Records provided below:

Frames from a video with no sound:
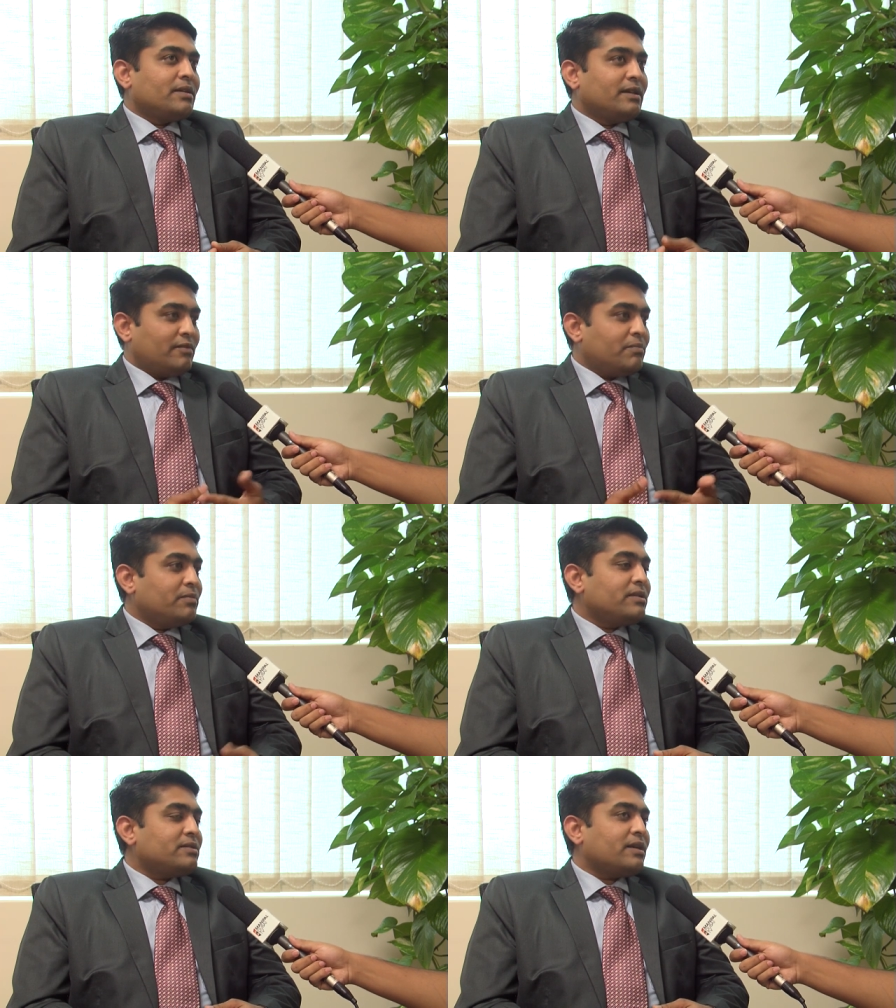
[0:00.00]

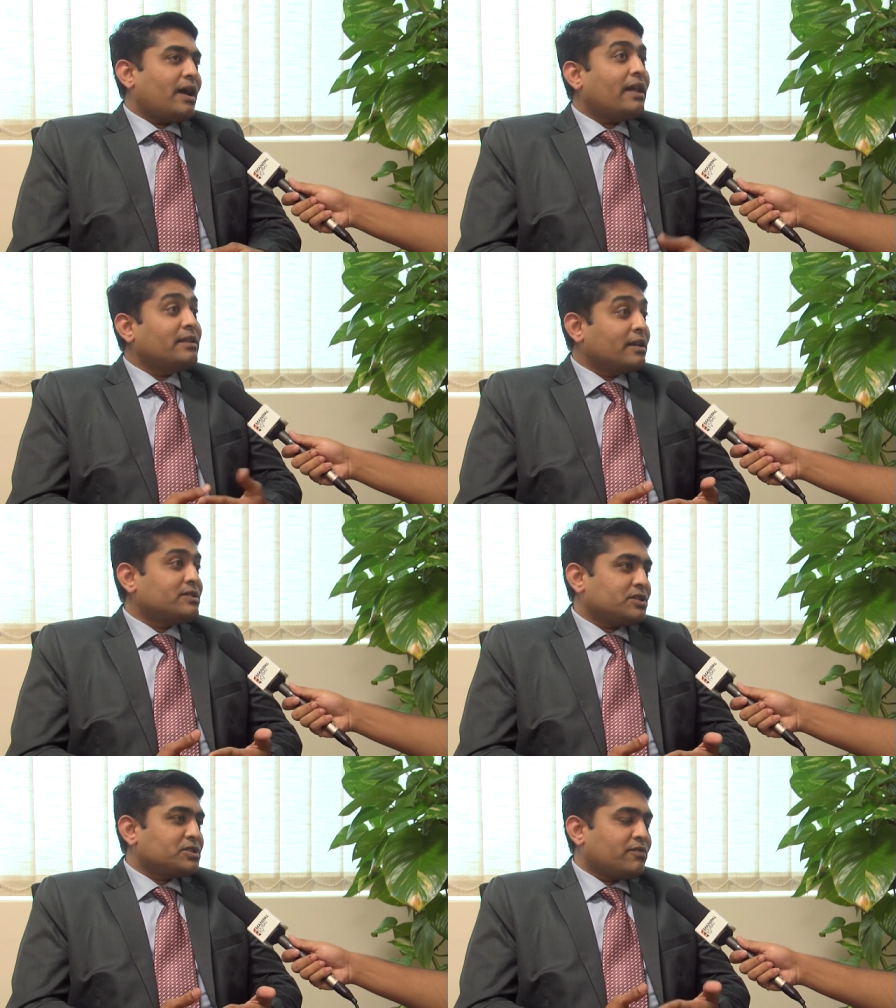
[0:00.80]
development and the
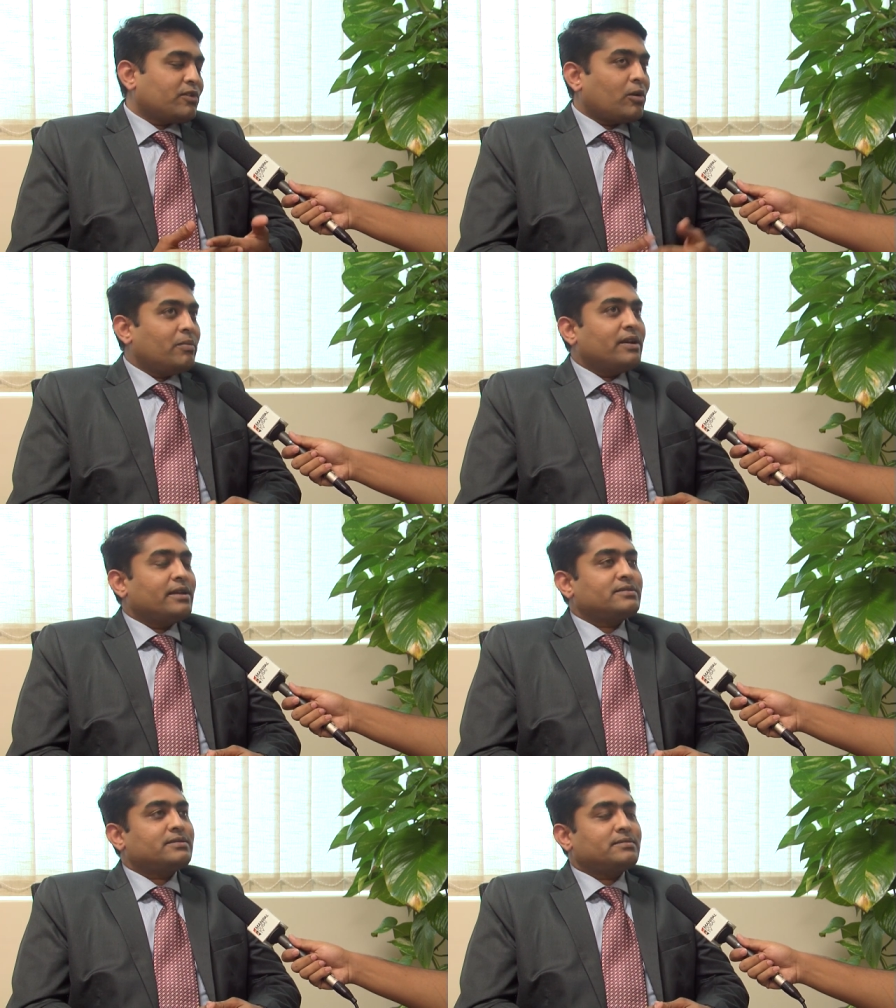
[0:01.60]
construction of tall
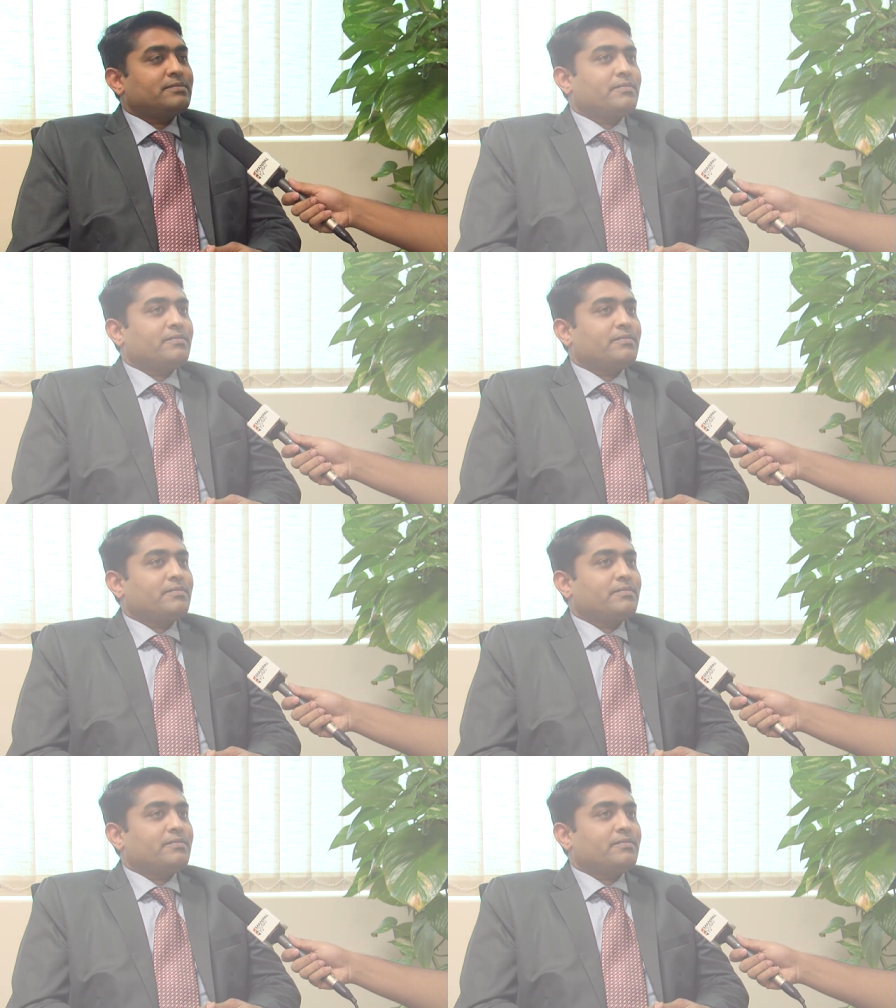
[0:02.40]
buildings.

End of Records provided.
Records provided below:

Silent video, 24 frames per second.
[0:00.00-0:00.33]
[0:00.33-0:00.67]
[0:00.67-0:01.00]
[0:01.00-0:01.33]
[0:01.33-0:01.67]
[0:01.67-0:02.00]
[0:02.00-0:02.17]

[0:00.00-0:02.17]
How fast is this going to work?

End of Records provided.

• _Work to complete_: Copy out every line from the data above in which the word "video" occurs.

• _Output below_:
Frames from a video with no sound:
Silent video, 24 frames per second.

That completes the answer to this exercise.